Я ее обожаю. Я не могу понять, почему я ее так обожаю. Я убеждаю себя, что она не красавица, и никак не могу убедить. Допустим, у нее обыкновенное личико… но ведь вру, конечно, не обыкновенное. Она красива, как Ремедиос Прекрасная, советую вам почитать «Сто лет одиночества» – это вещь, кто не поймет, я потом объясню, вещь действительно сложная, большое не бывает простым… простое – только великое…
У Полины, господа вурдалаки, такая нежная чистая кожа, словно она живет не в городе, а в деревне и целыми днями пьет молоко… «Ты моя молочница», – прошептал я, шагая в банк мимо гольф-клуба. Проходила какая-то старая жабка с собакой, услышала мой страстный шепот и кинулась наутек… Н у, хватит ржи, это еще не хьюмор… Я прошу внимания… Глаза у Полины очень красивые, большие, я бы, наверное, сказал, как у лани, если бы видел когда-нибудь лань. Они у нее всегда немножко испуганные, как у лани, которая боится, что ее вот-вот сожрет тигр, и радостные, как у ребенка, который еще не знает, что жизнь нелегкая штука. Вдобавок они немножко косят – это просто отпад, от этого я балдею и завихряюсь в цунами. Ша!.. Я кому сказал?!.. Я базлал, кто будет дрочить, тому х… отрежу?.. Я базлал. И это последний клекот: кто будет дрочить, тот сам себе х… откусит. Вынуть кулаки из карманов! Я говорю о прекрасном, ведите себя красиво…
Я кому, блин, сказал: когда я говорю о прекрасном, ведите себя красиво?!..
…Даже если она не красавица, она всегда выглядит так, что интереснее любой красавицы. Мне хочется постоянно обнимать ее. Держать, крепко прижимая к себе, тонуть в испуганных, счастливых глазах, целовать, не переставая, мягкие теплые губы… Но кто я такой, чтобы это было со мной? Можно сказать, никто, вот в чем моя проблема…
Когда я иду мимо гольф-клуба, я всегда смотрю на машины, которые там стоят. Я никак не могу решить, какую же покупать, мне и джипы нравятся и не джипы. Вот эта вроде бы ничего – как она называется? – «Линкольн-Навигатор», пожалуй, она ничего. А эта? – «Тойота Ланд Крузер». Н у, это вообще танк. Какой русский не любит танк? В конце концов я эту тоже куплю. И еще какую-нибудь легковую, типа «роллс-ройс». «Мерседес», согласитесь, слишком банально. Ну и, конечно, «Хаммер». «Хаммер» я тоже куплю, это актуальная тачка.
Вы не заметили, что везде почему-то много японцев?
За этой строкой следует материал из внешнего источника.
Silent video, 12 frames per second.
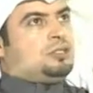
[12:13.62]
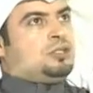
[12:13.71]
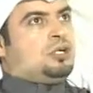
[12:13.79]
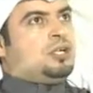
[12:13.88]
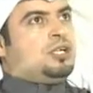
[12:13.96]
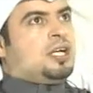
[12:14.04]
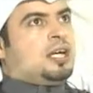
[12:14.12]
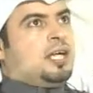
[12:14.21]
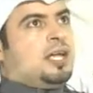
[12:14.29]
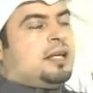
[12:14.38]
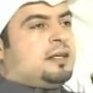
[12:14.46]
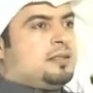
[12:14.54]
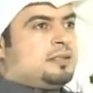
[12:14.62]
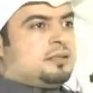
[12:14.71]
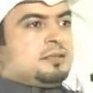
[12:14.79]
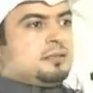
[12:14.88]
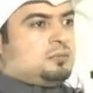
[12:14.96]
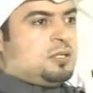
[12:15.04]
John
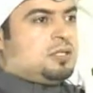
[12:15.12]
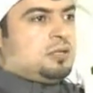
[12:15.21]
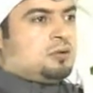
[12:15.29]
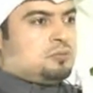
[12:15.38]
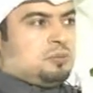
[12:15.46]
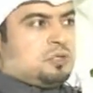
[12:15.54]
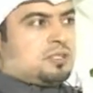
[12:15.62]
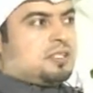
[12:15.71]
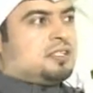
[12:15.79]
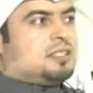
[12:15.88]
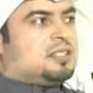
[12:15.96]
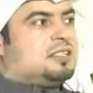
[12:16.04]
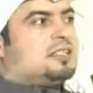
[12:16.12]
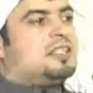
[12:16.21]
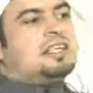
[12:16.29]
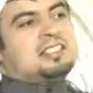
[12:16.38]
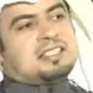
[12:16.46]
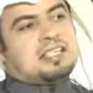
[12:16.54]
Gray, well-known book,
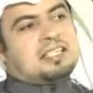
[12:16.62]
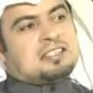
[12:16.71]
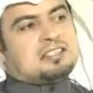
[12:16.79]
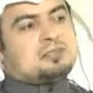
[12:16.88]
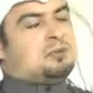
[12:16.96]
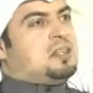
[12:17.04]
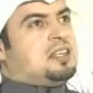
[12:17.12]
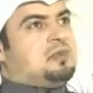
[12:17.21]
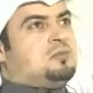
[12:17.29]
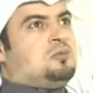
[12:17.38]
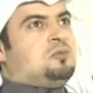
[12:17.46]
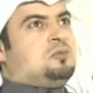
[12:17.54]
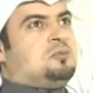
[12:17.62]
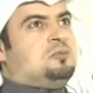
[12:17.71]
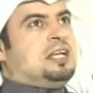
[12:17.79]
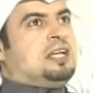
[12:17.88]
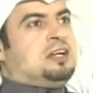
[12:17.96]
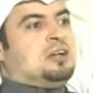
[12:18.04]
he said this: when the
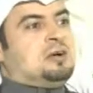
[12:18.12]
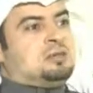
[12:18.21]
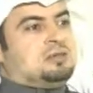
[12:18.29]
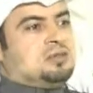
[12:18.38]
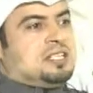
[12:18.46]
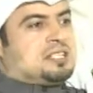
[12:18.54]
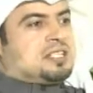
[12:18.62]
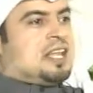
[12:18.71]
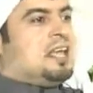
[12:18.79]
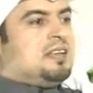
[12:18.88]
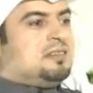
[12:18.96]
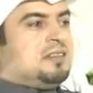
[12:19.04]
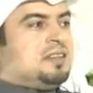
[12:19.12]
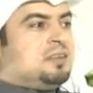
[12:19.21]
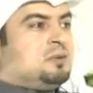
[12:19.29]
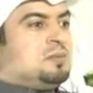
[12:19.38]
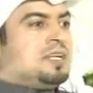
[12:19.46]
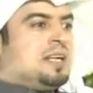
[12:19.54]
man goes to his cave and the
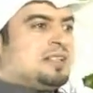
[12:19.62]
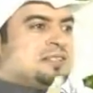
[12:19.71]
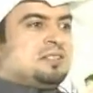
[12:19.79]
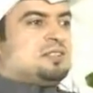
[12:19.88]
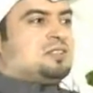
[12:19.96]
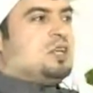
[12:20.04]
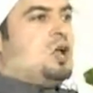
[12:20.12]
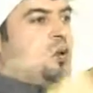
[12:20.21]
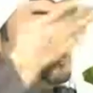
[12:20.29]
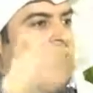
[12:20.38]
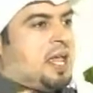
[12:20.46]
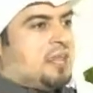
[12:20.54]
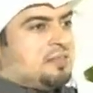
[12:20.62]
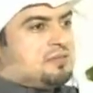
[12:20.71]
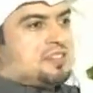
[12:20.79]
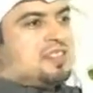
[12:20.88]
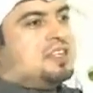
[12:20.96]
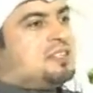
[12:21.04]
woman has this
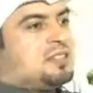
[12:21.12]
waves.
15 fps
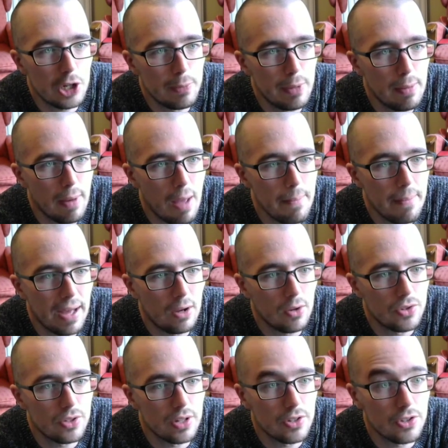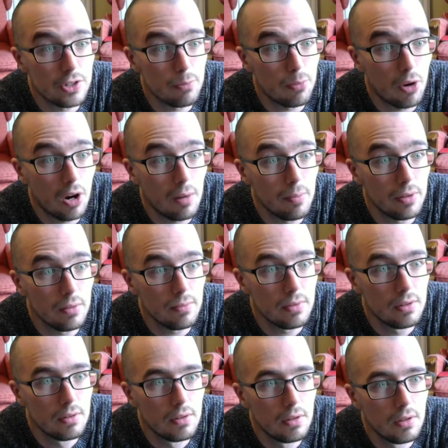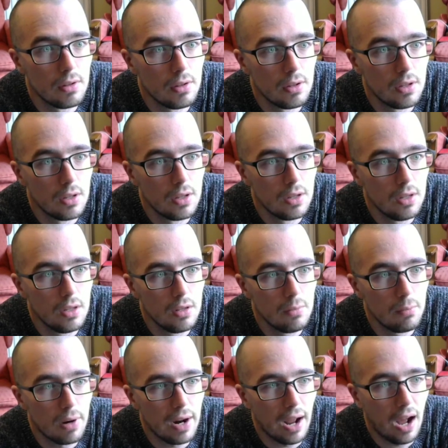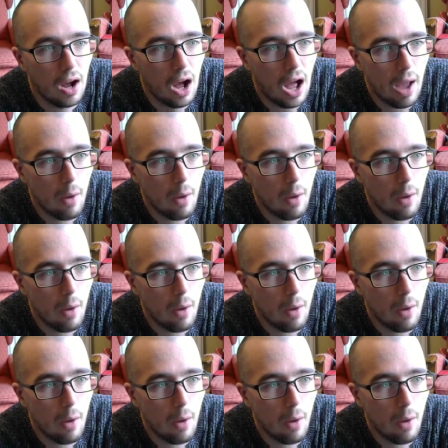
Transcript: be my mouse that's the problem. But I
Лично меня это несколько умиляет. И они почему-то всегда веселые, не как мы. Конечно, это очень полезно для здоровья – бегать с сумками на колесиках по разным крутым местам. В России им здорово повезло, есть где побегать. Они бегут мимо церковной ограды на горку, где раньше было церковное кладбище, а сейчас на самом высоком месте стоит большой деревянный крест. Они бегут мимо креста со своими колясками и сбегают вниз. Интересно, у себя в Японии они разрешают иностранцам бегать с колясками по могилам своих родителей? Куда только не ходили прихожане храма, кому не писали, чтобы не бегали так по могильнику, – толку нет никакого, реальные деньги решают все.
Из церкви слышалось песнопение. Несмотря на будни, шла служба, наверное, был какой-то большой православный праздник.
– Единственное, чего я боюсь, – сказал мне Виталий, церковный сторож, в прошлом тоже историк, окончивший МГУ у самого Зайончковского и защитивший диссертацию у Лотмана в Тарту, – что я как-нибудь не сдержусь и из-за меня будут большие международные осложнения.
Я посмеялся над ним. Я сказал, все в норме, Виталий, у кого бабло, у того все.
– Но это неправильно, – ответил Виталий. – Когда мы умрем, Господь расставит нас по своим местам.
Мне стало невесело, я подумал, что там мое место будет еще хуже, чем это. Я купил в лавчонке свечку за сто рублей, вошел в храм и поставил перед иконой. Я попросил у Господа, чтобы Он послал мне самые главные выигрыши по всем лотереям на те билеты, которые я сейчас пойду и куплю. Еще я попросил о том, чтобы Полина полюбила меня так же безоглядно и сильно, как полюбила Амаранта Урсула последнего в роде Аурелиано Буэндиа.
На проповеди настоятель храма высказал интересную мысль, что Господь всегда поможет тому, кто просит у него. Я прошу! Однако первый шаг должен сделать сам человек, добавил иерей и почему-то посмотрел на меня… у меня даже голова закружилась от этого его странного взгляда… Я делаю!!.. И главное, надо очень сильно верить, что Господь поможет тебе, и тогда он поможет, отец Сергий все смотрел на меня.